- [What is being asked]:
Copy exactly. Begin at the line containing "[6:52.11-6:53.15]" and stop at the last line of the entries, omitting any pictures.

Supplied data Start Marker

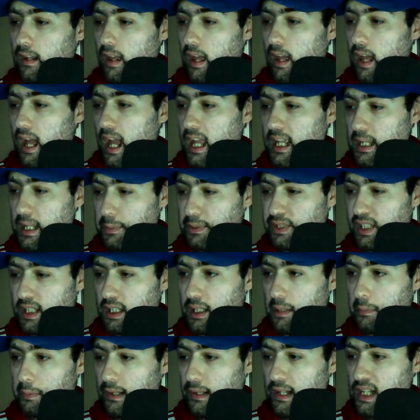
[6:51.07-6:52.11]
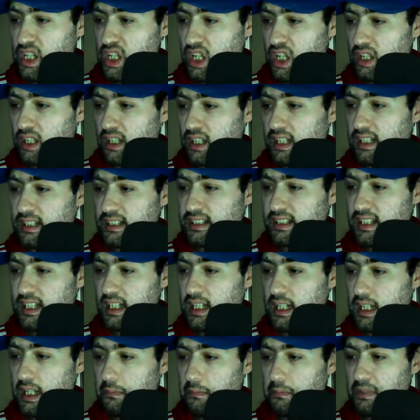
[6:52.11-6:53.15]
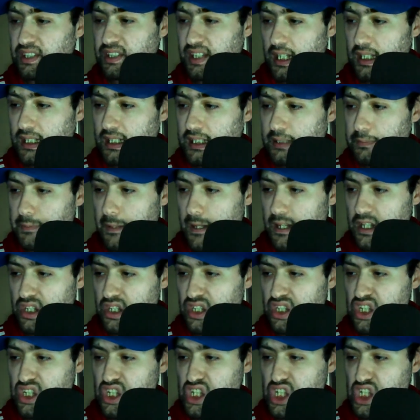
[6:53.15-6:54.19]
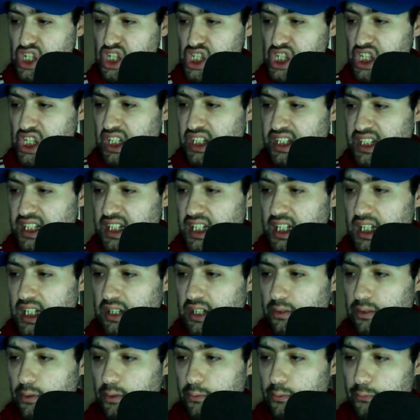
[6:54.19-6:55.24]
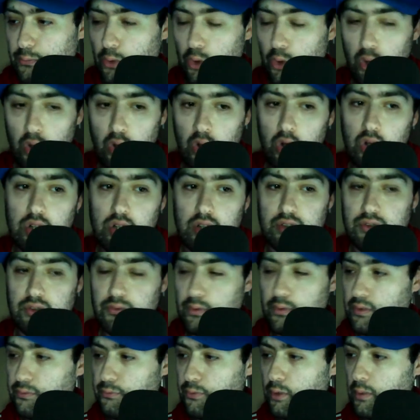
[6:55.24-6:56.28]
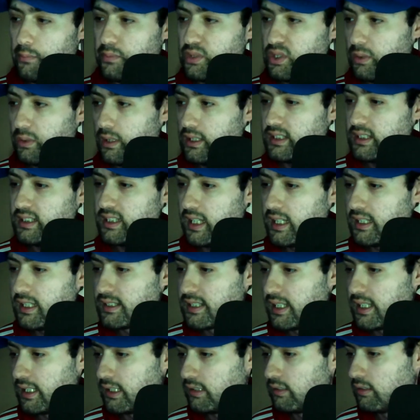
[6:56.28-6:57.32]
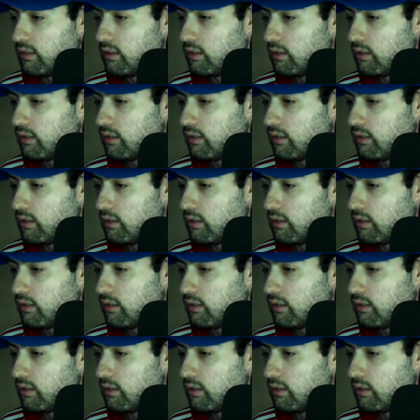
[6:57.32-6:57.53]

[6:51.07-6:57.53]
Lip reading: 80% completion is the Mercedes-Benz GT4 from 2018.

Supplied data End Marker

- [Written response]:
[6:52.11-6:53.15]
[6:53.15-6:54.19]
[6:54.19-6:55.24]
[6:55.24-6:56.28]
[6:56.28-6:57.32]
[6:57.32-6:57.53]

[6:51.07-6:57.53]
Lip reading: 80% completion is the Mercedes-Benz GT4 from 2018.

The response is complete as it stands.